I have one dataframe(df1) which is my raw data from which i want to filter or extract a part of the data. I have another dataframe(df2) which have my filter conditions. The catch here is my filter condition column if blank should skip tht column condition and move to the other column conditions
Example below:
DF1:
City | District | Town | Country | Continent |
---|---|---|---|---|
NY | WASHIN | DC | US | America |
CZCH | SEATLLE | DC | CZCH | Europe |
NY | NJ | DC | US | S America |
NY | WASHIN | NY | US | America |
DF2:(sample filter condition table - this table can have multiple conditions)
City | District | Town | Country | Continent |
---|---|---|---|---|
NY | DC |
Notice that i have left the district, country and continent column blank. As I may or may not use it later. I cannot delete these columns.
OUTPUT DF: should look like this
City | District | Town | Country | Continent |
---|---|---|---|---|
NY | WASHIN | DC | US | America |
NY | NJ | DC | US | S America |
So basically i need a filter condition table which will extract information from the raw data for fields i input in the filter tables. I cannot change/delete columns in DF2. I can only leave the column blank if i dont require the filter condition.
Thanks in advance, Nitz
CodePudding user response:
If DF2
has always one row:
df = df1.merge(df2.dropna(axis=1))
print (df)
City District Town Country Continent
0 NY WASHIN DC US America
1 NY NJ DC US S America
If multiple rows with missing values:
print (df2)
City District Town Country Continent
0 NY NaN DC NaN NaN
1 BO NaN None NaN NaN
First remove missing values with reshape by DataFrame.stack
:
print (df2.stack())
0 City NY
Town DC
1 City BO
dtype: object
Then for each group compare df1
columns if exist in columns names and value from df2
:
m = [df1[list(v.droplevel(0).index)].eq(v.droplevel(0)).all(axis=1)

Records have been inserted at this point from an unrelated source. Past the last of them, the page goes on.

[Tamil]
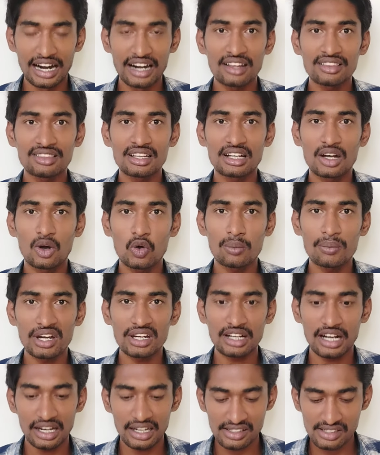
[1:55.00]
அடுத்து
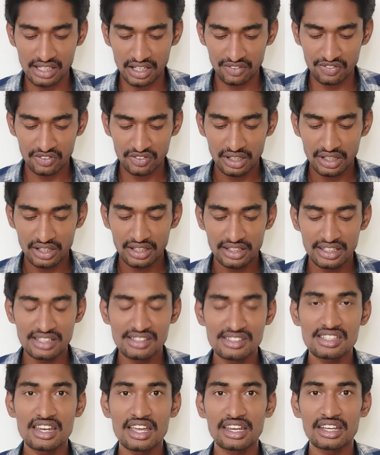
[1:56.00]
கவர்மெண்ட் காலேஜ் ஆஃப்
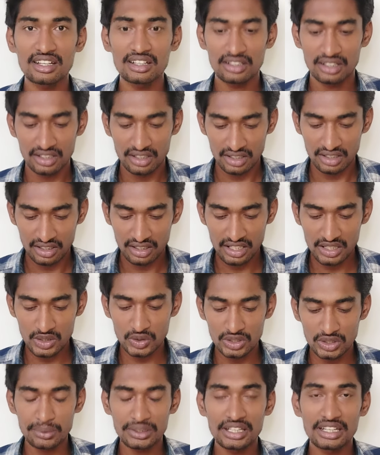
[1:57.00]
இன்ஜினியரிங் இது
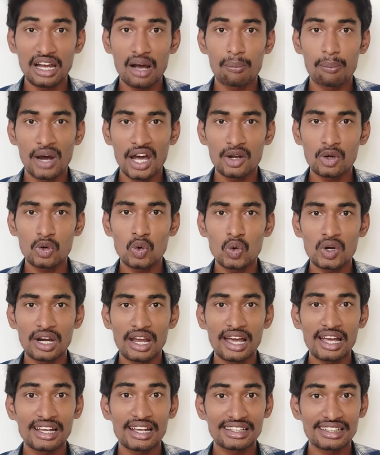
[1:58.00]
வந்து பார்த்தீங்கன்னா
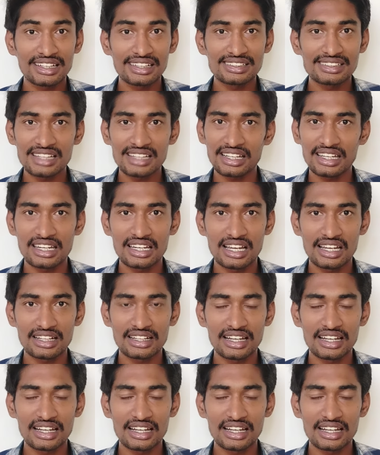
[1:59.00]
பருகூரில் கிருஷ்ணகிரியில்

for k, v in df2.stack().groupby(level=0)]
print (m)
[0 True
1 False
2 True
3 False
dtype: bool, 0 False
1 False
2 False
3 True
dtype: bool]
Use logical_or.reduce
and filter in boolean indexing
:
print (np.logical_or.reduce(m))
[ True False True True]
df = df1[np.logical_or.reduce(m)]
print (df)
City District Town Country Continent
0 NY WASHIN DC US America
2 NY NJ DC US S America
3 BO WASHIN NY US America
CodePudding user response:
Another possible solution, using numpy broadcasting
(it works even when df2
has more than one row):
df1.loc[np.sum(np.sum(
df1.values == df2.values[:, None], axis=2) ==
np.sum(df2.notna().values, axis=1)[:,None], axis=0) == 1]
Output:
City District Town Country Continent
0 NY WASHIN DC US America
2 NY NJ DC US S America